▶ _TASK_
Please reproduce the full set of data below exactly.
======== DATASET CONTENT ========
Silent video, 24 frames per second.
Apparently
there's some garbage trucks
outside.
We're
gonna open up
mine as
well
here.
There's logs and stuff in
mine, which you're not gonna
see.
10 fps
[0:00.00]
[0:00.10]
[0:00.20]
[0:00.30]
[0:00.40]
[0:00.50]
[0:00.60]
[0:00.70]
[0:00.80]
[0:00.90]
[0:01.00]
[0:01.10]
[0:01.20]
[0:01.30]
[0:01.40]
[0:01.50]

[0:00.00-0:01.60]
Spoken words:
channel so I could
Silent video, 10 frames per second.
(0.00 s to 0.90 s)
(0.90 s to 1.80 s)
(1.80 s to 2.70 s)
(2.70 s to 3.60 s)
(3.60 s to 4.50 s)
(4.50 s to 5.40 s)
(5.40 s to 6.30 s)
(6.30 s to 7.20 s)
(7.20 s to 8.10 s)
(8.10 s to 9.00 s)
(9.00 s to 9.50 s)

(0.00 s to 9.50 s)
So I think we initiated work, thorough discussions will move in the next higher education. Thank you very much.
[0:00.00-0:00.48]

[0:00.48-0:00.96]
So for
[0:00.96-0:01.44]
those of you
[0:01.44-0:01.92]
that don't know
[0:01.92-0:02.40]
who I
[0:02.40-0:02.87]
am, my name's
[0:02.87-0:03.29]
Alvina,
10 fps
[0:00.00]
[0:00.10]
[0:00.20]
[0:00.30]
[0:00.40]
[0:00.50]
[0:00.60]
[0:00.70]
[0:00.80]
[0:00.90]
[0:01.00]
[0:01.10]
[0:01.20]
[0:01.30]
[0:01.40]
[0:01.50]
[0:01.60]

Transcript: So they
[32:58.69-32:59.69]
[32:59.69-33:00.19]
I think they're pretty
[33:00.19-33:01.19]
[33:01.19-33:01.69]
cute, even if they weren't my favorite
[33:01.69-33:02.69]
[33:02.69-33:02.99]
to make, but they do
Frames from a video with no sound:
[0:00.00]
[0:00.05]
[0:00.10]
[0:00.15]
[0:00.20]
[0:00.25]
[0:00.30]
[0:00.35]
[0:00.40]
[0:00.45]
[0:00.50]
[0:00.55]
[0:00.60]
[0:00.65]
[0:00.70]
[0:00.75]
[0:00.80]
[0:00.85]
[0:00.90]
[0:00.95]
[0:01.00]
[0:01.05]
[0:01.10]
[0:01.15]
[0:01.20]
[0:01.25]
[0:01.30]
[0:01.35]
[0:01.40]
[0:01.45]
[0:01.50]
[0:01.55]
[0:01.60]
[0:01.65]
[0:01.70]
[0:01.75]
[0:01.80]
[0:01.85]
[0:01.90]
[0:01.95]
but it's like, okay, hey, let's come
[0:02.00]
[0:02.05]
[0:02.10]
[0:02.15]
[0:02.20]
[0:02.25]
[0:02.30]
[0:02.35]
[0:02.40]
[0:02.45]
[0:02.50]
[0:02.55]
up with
========
▶ _RESPONSE TO THIS TASK_
Silent video, 24 frames per second.
Apparently
there's some garbage trucks
outside.
We're
gonna open up
mine as
well
here.
There's logs and stuff in
mine, which you're not gonna
see.
10 fps
[0:00.00]
[0:00.10]
[0:00.20]
[0:00.30]
[0:00.40]
[0:00.50]
[0:00.60]
[0:00.70]
[0:00.80]
[0:00.90]
[0:01.00]
[0:01.10]
[0:01.20]
[0:01.30]
[0:01.40]
[0:01.50]

[0:00.00-0:01.60]
Spoken words:
channel so I could
Silent video, 10 frames per second.
(0.00 s to 0.90 s)
(0.90 s to 1.80 s)
(1.80 s to 2.70 s)
(2.70 s to 3.60 s)
(3.60 s to 4.50 s)
(4.50 s to 5.40 s)
(5.40 s to 6.30 s)
(6.30 s to 7.20 s)
(7.20 s to 8.10 s)
(8.10 s to 9.00 s)
(9.00 s to 9.50 s)

(0.00 s to 9.50 s)
So I think we initiated work, thorough discussions will move in the next higher education. Thank you very much.
[0:00.00-0:00.48]

[0:00.48-0:00.96]
So for
[0:00.96-0:01.44]
those of you
[0:01.44-0:01.92]
that don't know
[0:01.92-0:02.40]
who I
[0:02.40-0:02.87]
am, my name's
[0:02.87-0:03.29]
Alvina,
10 fps
[0:00.00]
[0:00.10]
[0:00.20]
[0:00.30]
[0:00.40]
[0:00.50]
[0:00.60]
[0:00.70]
[0:00.80]
[0:00.90]
[0:01.00]
[0:01.10]
[0:01.20]
[0:01.30]
[0:01.40]
[0:01.50]
[0:01.60]

Transcript: So they
[32:58.69-32:59.69]
[32:59.69-33:00.19]
I think they're pretty
[33:00.19-33:01.19]
[33:01.19-33:01.69]
cute, even if they weren't my favorite
[33:01.69-33:02.69]
[33:02.69-33:02.99]
to make, but they do
Frames from a video with no sound:
[0:00.00]
[0:00.05]
[0:00.10]
[0:00.15]
[0:00.20]
[0:00.25]
[0:00.30]
[0:00.35]
[0:00.40]
[0:00.45]
[0:00.50]
[0:00.55]
[0:00.60]
[0:00.65]
[0:00.70]
[0:00.75]
[0:00.80]
[0:00.85]
[0:00.90]
[0:00.95]
[0:01.00]
[0:01.05]
[0:01.10]
[0:01.15]
[0:01.20]
[0:01.25]
[0:01.30]
[0:01.35]
[0:01.40]
[0:01.45]
[0:01.50]
[0:01.55]
[0:01.60]
[0:01.65]
[0:01.70]
[0:01.75]
[0:01.80]
[0:01.85]
[0:01.90]
[0:01.95]
but it's like, okay, hey, let's come
[0:02.00]
[0:02.05]
[0:02.10]
[0:02.15]
[0:02.20]
[0:02.25]
[0:02.30]
[0:02.35]
[0:02.40]
[0:02.45]
[0:02.50]
[0:02.55]
up with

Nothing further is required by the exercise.